→ **WORK ORDER**: Any pictures should be dropped; everything else in the records is to be returned exactly.
[GIVEN DATA — start]
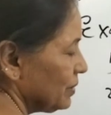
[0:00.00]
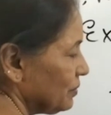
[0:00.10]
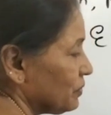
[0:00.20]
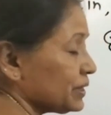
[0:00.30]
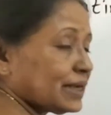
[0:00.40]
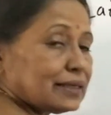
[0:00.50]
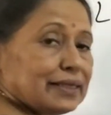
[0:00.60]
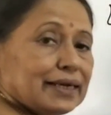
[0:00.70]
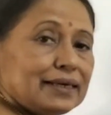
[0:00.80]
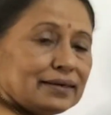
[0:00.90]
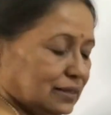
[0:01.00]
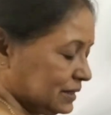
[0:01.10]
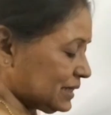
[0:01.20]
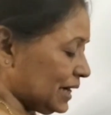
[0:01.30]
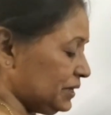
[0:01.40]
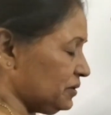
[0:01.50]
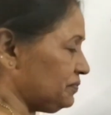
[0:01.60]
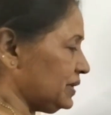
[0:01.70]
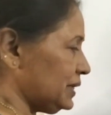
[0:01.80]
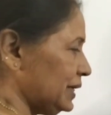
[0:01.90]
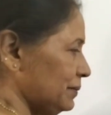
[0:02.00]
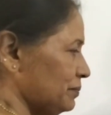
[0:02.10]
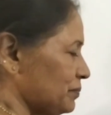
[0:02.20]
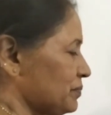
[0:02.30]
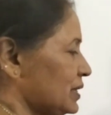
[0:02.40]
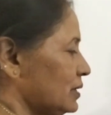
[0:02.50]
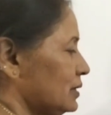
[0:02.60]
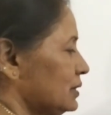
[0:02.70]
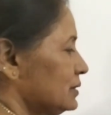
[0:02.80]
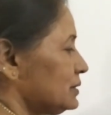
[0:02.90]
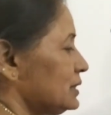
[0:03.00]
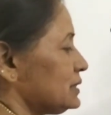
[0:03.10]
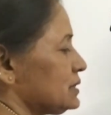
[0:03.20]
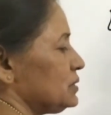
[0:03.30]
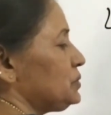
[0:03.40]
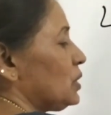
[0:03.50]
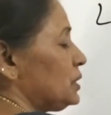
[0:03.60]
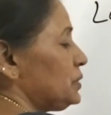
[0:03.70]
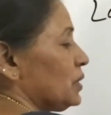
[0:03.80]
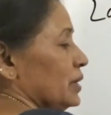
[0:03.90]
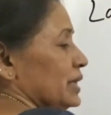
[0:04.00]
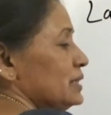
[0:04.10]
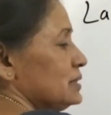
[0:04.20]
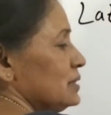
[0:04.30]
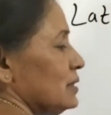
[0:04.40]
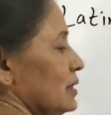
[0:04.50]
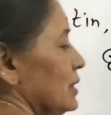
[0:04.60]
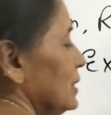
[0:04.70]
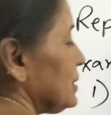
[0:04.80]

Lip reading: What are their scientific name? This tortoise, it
[GIVEN DATA — finish]
→ **YOUR RESPONSE**:
[0:00.00]
[0:00.10]
[0:00.20]
[0:00.30]
[0:00.40]
[0:00.50]
[0:00.60]
[0:00.70]
[0:00.80]
[0:00.90]
[0:01.00]
[0:01.10]
[0:01.20]
[0:01.30]
[0:01.40]
[0:01.50]
[0:01.60]
[0:01.70]
[0:01.80]
[0:01.90]
[0:02.00]
[0:02.10]
[0:02.20]
[0:02.30]
[0:02.40]
[0:02.50]
[0:02.60]
[0:02.70]
[0:02.80]
[0:02.90]
[0:03.00]
[0:03.10]
[0:03.20]
[0:03.30]
[0:03.40]
[0:03.50]
[0:03.60]
[0:03.70]
[0:03.80]
[0:03.90]
[0:04.00]
[0:04.10]
[0:04.20]
[0:04.30]
[0:04.40]
[0:04.50]
[0:04.60]
[0:04.70]
[0:04.80]

Lip reading: What are their scientific name? This tortoise, it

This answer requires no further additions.